Sunday, September 13, 2009

A COSTLY LESSON?

Our daughter has just turned 16 and gotten her driver's permit. She has been eager to go out to practice driving everyday and had been steadily improving. She drove my husband's big Dodge Ram truck yesterday for the second time. I personally don't like to drive the truck because it is so large and heavy and the covered bed of the truck reduces visibility, however, our older daughter drove it for years and loved driving it.





Tom usually backs the truck into the driveway and so she wanted to do the same. The first time she parked it with great success. Yesterday she did this:


Actually, it was much worse before I took the picture Tom had been inside the garage pushing the panels out to assess the damage. She hit it so hard that the back bumper of the truck was pushed forward and caused a flat tire, the paint is scraped on the back of the truck and the tailgate doesn't go down flat. Worse is that Tom's nice car parked inside the garage was also damaged.

We are awaiting the insurance appraisal and for the cost to be added up.
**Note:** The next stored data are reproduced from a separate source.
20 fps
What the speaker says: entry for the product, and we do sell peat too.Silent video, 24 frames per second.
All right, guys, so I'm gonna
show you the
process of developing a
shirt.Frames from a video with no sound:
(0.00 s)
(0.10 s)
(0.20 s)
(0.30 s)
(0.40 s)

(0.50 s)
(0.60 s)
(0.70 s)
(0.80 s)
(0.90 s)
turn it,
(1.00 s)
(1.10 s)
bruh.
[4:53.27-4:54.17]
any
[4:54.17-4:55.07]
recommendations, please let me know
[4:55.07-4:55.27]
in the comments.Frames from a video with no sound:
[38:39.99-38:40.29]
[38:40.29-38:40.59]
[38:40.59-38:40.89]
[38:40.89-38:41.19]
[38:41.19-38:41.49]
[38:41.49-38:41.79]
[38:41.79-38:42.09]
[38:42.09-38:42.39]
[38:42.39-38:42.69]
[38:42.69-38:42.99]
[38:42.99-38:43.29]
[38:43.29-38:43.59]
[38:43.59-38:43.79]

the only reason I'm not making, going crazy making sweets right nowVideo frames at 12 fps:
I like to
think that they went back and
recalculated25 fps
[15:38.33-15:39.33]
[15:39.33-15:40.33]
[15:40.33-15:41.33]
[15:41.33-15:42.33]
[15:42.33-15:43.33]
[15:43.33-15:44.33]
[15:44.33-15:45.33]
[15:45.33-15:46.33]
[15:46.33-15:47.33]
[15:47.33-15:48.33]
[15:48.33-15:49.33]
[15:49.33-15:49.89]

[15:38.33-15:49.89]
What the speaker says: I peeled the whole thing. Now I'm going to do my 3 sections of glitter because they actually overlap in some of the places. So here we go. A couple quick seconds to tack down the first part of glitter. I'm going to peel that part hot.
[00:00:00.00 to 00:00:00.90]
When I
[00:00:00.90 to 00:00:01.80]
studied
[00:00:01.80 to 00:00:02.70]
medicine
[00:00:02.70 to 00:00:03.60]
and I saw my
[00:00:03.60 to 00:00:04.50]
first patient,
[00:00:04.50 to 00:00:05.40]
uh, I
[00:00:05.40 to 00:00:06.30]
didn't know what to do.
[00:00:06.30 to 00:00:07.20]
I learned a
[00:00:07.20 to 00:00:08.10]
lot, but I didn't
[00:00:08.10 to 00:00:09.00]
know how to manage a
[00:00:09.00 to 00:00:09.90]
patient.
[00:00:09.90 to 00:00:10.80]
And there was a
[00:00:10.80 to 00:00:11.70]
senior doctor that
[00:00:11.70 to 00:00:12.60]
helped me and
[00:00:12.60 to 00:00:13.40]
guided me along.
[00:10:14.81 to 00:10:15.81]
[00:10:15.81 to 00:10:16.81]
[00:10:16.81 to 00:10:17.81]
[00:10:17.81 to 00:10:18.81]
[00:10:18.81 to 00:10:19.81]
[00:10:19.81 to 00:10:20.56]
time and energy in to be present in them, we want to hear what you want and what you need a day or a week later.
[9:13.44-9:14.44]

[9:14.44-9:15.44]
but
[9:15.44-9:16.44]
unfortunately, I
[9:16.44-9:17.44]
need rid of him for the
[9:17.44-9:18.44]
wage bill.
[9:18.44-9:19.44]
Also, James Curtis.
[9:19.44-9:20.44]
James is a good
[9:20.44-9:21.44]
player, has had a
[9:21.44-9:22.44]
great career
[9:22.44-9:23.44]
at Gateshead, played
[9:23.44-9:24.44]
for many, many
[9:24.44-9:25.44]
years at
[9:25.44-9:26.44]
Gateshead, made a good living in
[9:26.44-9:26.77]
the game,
Our Daughter is horrified and upset and saying she will never drive again. We want her to learn from the accident, to recognise for herself what went wrong so she can carry that awareness when she drives again.

Tom and I are at odds over whether we should expect her to contribute to the cost of the repairs. What do you think?

5 comments:

Anonymous said...

Getting her back behind the wheel again quickly will help her get over her shattered nerves.

As for contributing to the cost, it depends on her financial situation. Does she have a job? Would a payment plan make sense?

Alternately, could she work off some of the cost by doing extra chores around the house?

Lori R. said...

OH this brings back memories of my son putting the car in the garage, hitting the gas hard instead of the brake and practically shoving the back wall of the garage right off the foundation! Hard lessons always seem to stick better.
I that case my son had to work off some of the cost. We have a farm so extra work was not a problem...

smalltownme said...

Shortly after he got his permit, our son backed out too close to the mailbox and ripped the bumper off the car. I take some responsibility because I should have supervising more carefully. We paid for the repairs. He was shaken up enough as it was.

Nan said...

Much, much better for her to have had this experience in your driveway than in a parking lot someplace else.

If she has a source of income, I'd have her make payments of some sort even if they don't come close to the actual cost of repairs. Letting her work some of it off with extra chores is a good idea, too.

And get her out there driving again ASAP. The only way she's going to get good at it is through practice.

(I have my share of stories, too, like the time my then 14-year-old took her dad's pickup joyriding on country back roads, put it in a ditch, and destroyed a tire and wheel in the process. A few years later, when she was finally a legal driver, she parked a car in the middle of a river. The water was barely knee deep and the car survived, but even so. . . how do you decide to park a car in a river when you're neither stoned nor drunk at the time?)

Jenn @ Juggling Life said...

Sometimes I'm a softie. I probably wouldn't make her pay--it seems way too early in the driving process to be able to successfully back up a large truck. It takes a while to learn to gauge the size of the vehicle and the space around it.